____ EXERCISE DATA

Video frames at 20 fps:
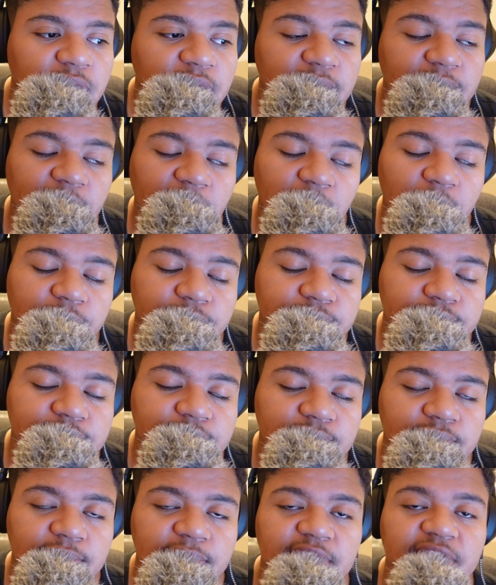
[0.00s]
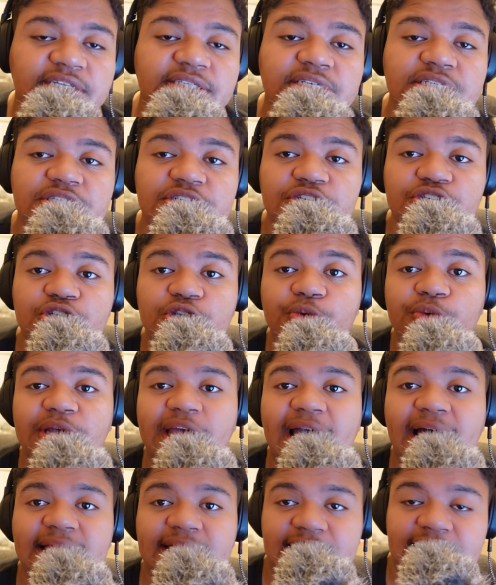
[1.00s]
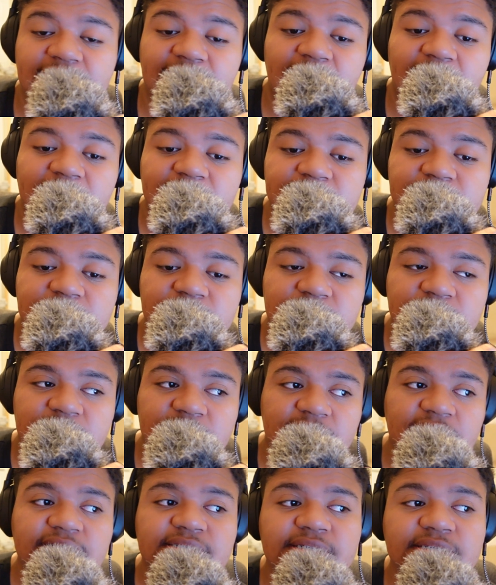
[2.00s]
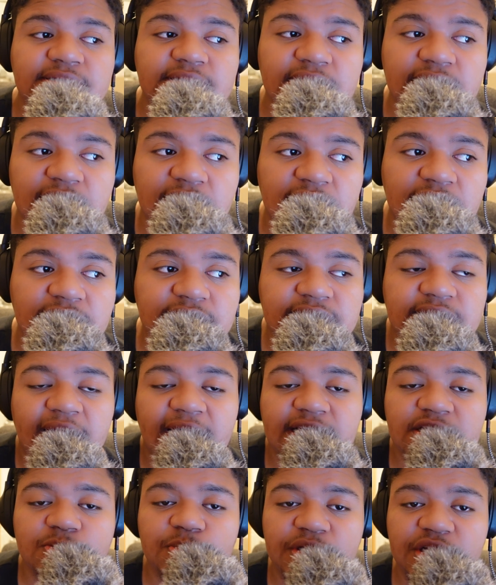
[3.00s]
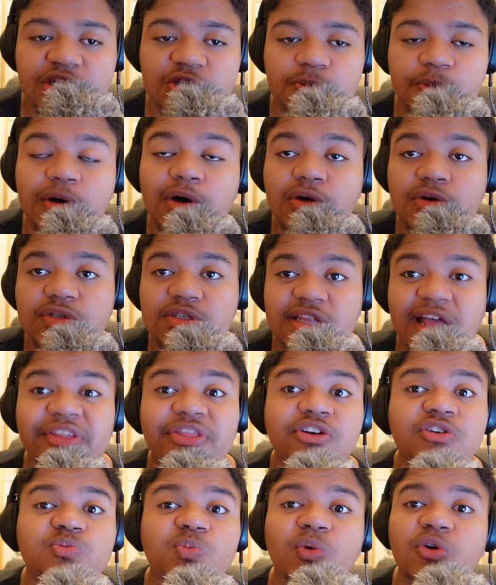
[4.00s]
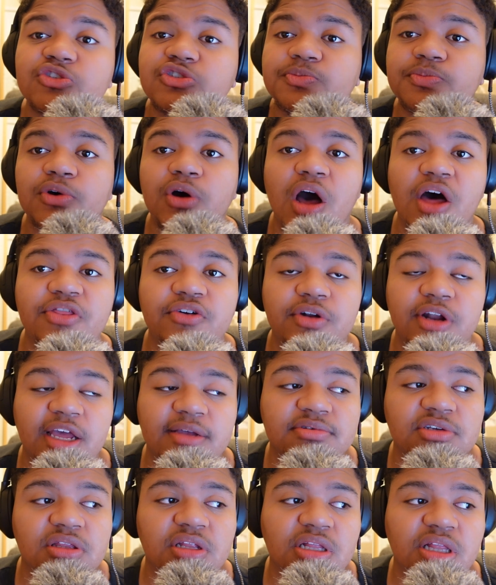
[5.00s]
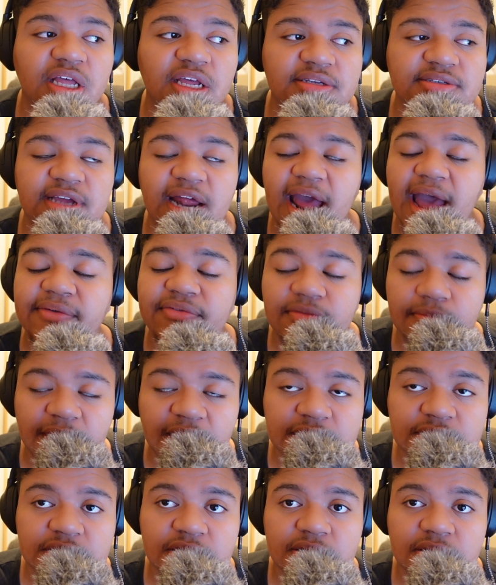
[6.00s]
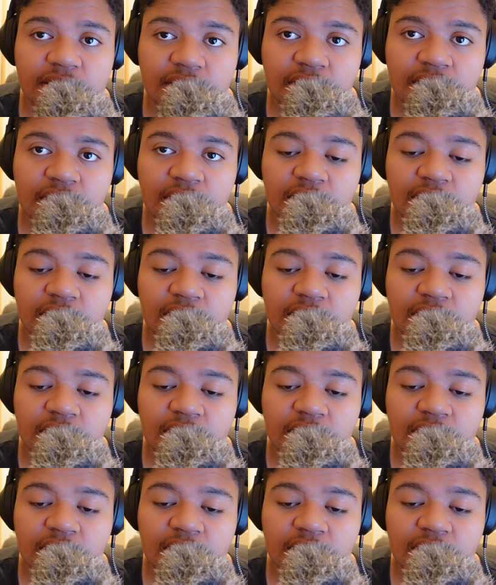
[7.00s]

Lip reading: Now, this is just the reality, guys. This is the list that has been exposed. Now, there's multiple other names on the list I haven't mentioned.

________

TASK REQUIREMENTS: Print each record exactly as it stands, omitting the pictures.

REPLY:
Video frames at 20 fps:
[0.00s]
[1.00s]
[2.00s]
[3.00s]
[4.00s]
[5.00s]
[6.00s]
[7.00s]

Lip reading: Now, this is just the reality, guys. This is the list that has been exposed. Now, there's multiple other names on the list I haven't mentioned.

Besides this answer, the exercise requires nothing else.